-- To do --
From the records below, transcribe only the lines running from the one with "[00:00:00.53]" through the one with "[00:00:01.53]". Keep both of those end lines.

Stored data entries
##########
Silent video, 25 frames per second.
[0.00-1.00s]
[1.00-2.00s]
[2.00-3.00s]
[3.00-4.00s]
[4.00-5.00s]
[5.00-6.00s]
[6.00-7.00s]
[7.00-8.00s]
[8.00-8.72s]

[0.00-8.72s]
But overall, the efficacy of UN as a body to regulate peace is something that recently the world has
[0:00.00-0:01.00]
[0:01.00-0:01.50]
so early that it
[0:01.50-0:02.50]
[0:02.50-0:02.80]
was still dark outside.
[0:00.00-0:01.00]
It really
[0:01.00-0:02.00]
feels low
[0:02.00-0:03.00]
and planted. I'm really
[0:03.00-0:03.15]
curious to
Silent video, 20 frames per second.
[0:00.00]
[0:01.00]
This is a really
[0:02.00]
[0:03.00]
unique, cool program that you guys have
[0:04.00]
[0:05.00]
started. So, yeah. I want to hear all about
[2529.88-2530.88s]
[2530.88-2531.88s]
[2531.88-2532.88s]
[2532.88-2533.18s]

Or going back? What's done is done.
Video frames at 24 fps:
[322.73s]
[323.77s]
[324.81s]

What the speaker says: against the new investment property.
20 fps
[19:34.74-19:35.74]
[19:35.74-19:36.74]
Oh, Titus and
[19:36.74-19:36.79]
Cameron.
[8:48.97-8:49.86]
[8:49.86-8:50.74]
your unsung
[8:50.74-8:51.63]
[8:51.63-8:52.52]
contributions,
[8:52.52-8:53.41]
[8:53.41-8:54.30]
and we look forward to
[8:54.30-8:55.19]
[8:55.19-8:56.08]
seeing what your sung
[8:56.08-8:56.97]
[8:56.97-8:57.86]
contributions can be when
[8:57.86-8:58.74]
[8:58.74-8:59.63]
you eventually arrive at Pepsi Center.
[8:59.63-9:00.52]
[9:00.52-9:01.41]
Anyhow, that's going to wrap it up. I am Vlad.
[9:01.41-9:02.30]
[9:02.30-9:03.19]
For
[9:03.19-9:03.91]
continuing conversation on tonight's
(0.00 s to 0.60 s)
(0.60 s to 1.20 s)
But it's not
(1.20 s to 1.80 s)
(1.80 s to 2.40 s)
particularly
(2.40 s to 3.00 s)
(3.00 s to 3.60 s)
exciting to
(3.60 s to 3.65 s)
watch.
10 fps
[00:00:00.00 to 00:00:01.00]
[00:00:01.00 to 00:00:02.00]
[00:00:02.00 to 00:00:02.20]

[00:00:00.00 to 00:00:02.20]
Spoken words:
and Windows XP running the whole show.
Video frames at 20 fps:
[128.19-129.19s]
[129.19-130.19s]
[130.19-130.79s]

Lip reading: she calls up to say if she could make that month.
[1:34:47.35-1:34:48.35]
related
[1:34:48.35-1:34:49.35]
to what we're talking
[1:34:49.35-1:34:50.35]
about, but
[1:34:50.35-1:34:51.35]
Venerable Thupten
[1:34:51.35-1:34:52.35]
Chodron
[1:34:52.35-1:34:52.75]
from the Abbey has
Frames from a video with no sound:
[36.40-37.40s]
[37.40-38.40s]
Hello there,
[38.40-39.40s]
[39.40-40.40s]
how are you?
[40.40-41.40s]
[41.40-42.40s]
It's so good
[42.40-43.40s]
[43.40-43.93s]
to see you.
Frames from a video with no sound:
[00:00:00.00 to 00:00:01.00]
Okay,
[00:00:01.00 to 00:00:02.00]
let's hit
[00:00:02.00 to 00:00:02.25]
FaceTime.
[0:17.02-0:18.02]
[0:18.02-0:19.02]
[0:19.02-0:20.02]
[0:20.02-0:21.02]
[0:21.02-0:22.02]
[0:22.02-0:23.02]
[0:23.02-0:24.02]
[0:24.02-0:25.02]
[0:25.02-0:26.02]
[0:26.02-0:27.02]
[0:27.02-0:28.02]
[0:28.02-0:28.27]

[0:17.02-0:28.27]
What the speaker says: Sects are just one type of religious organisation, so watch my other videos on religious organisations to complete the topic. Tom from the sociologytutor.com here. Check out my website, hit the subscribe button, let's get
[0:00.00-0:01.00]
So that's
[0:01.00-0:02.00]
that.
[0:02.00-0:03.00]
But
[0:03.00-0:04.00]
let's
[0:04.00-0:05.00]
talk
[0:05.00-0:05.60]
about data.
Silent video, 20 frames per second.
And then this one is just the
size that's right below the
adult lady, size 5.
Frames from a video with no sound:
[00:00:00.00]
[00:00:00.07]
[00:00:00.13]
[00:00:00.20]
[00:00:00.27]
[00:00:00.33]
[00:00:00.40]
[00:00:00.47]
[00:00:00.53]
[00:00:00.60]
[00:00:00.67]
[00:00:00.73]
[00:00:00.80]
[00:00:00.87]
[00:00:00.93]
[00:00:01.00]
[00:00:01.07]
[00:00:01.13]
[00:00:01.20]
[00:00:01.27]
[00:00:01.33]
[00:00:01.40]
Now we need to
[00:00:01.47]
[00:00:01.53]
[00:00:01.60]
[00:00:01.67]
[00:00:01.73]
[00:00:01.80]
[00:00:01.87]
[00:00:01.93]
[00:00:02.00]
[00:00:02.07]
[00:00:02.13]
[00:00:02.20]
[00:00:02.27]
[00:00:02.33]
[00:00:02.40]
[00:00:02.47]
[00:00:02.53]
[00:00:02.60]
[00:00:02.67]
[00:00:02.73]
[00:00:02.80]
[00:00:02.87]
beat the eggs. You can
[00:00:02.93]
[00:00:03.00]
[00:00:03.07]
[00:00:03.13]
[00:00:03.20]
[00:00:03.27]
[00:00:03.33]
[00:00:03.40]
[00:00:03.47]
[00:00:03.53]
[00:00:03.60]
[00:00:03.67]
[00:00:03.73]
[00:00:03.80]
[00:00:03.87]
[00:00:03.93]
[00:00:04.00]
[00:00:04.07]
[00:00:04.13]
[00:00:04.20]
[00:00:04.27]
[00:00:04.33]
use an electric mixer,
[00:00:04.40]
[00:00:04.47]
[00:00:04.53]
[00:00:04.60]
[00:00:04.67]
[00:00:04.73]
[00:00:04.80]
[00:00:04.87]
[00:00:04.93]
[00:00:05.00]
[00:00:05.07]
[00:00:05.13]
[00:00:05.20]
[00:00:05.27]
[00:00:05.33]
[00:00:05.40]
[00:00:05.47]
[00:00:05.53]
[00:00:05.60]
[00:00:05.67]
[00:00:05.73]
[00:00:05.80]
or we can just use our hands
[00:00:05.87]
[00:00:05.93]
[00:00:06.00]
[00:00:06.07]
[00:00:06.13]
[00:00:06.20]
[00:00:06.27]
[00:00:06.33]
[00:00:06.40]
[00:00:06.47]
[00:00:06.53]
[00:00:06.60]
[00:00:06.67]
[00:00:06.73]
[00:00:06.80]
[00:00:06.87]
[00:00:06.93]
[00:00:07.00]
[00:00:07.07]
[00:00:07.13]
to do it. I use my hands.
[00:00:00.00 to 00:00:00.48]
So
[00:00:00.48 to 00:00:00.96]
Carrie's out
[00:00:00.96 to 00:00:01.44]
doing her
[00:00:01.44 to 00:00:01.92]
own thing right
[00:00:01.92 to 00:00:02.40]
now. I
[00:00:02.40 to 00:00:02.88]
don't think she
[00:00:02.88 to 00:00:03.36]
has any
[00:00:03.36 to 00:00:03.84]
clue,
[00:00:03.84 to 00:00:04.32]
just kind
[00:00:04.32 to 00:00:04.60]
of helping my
##########
-- Your solution --
[00:00:00.53]
[00:00:00.60]
[00:00:00.67]
[00:00:00.73]
[00:00:00.80]
[00:00:00.87]
[00:00:00.93]
[00:00:01.00]
[00:00:01.07]
[00:00:01.13]
[00:00:01.20]
[00:00:01.27]
[00:00:01.33]
[00:00:01.40]
Now we need to
[00:00:01.47]
[00:00:01.53]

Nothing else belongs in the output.